I enjoyed it more when I was a child. I do think one of the main reasons was that it also included a two week break from school so there was more time to celebrate, watch all the TV specials, and just soak it in more.


----------



## NancyNGA (Dec 23, 2016)

MarkinPhx said:


> I enjoyed it more when I was a child. I do think one of the main reasons was that it also included a two week break from school so there was more time to celebrate, watch all the TV specials, and just soak it in more.
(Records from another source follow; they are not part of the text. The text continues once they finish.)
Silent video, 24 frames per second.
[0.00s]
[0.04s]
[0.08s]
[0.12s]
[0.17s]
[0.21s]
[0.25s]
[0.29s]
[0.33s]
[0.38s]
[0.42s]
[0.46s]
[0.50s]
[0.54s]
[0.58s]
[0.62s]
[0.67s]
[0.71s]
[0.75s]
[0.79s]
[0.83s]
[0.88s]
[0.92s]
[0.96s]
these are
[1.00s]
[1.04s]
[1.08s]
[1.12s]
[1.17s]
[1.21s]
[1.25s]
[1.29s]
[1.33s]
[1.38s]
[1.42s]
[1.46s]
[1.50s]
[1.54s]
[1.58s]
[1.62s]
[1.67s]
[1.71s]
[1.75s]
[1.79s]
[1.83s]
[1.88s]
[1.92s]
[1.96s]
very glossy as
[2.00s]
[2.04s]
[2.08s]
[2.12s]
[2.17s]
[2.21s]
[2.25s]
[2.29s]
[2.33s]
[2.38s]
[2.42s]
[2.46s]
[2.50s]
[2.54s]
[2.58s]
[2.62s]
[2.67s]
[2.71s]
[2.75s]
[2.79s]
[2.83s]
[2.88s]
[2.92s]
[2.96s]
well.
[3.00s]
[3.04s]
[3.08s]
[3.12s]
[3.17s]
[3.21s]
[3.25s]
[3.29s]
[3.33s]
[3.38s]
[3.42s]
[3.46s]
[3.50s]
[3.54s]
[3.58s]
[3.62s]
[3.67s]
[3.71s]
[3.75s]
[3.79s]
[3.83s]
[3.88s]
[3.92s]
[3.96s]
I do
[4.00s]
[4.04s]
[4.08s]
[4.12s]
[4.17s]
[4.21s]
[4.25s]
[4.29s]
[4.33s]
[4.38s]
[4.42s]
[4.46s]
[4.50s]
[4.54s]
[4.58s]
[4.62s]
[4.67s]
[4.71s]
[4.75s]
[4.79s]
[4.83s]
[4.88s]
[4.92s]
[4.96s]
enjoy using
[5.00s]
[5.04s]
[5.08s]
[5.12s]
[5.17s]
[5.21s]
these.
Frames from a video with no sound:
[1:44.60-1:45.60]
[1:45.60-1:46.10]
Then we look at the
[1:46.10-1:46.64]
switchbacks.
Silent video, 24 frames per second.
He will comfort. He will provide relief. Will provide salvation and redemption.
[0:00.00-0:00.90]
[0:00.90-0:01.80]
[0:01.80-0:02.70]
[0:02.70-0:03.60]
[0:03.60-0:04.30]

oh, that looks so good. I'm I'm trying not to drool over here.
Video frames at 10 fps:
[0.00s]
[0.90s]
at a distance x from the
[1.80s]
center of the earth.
Yes.  Same with me.  Better as a child.


----------



## jujube (Dec 24, 2016)

Much, much better as a child.


----------



## angelica (Dec 25, 2016)

I very much enjoyed Christmas in my childhood! Unforgettable! :love_heart:


----------



## Marie5656 (Dec 25, 2016)

*My childhood Christmas's were great, as all of our big extended family would always get together.  We were an Italian family, so lots of food and fun.*


----------



## BlondieBoomer (Dec 25, 2016)

Christmas is magical for a lot of kids. I have fond memories. But as a senior, it's nice too. I enjoy decorating the house and planning the holiday meal. But it certainly seems to go by more quickly. As a kid, we waited FOREVER for Santa to come. Then played with gifts and our cousins on Christmas Day and had a big meal that we finished quickly, but had to stay at the table FOREVER waiting for everyone else to finish so we could go back and play. 

As an adult it all seems to go too fast. I spend a lot of time planning, the day is here and very before I know it.


----------



## Peanut (Jan 22, 2017)

definitely as a child, not so much now as i dont have any children to spoil and my husband doesn't want to start a family this late in life as he say it wouldn't be fair for the kids having to grow up with older parents.


----------



## Buckeye (Jan 22, 2017)

I have virtually no memories of Christmas as a child.  I don't think it was that big of a deal in our family.  We were too poor I guess.


----------



## Ruth n Jersey (Jan 22, 2017)

Definitely as a child. We only started thinking about Christmas a few weeks before,not in August like they do today. I think preparing for the holidays nearer to the special day heightened the anticipation and experience.. Now by December 1st,I'm sick of the whole thing and that goes for every holiday.


----------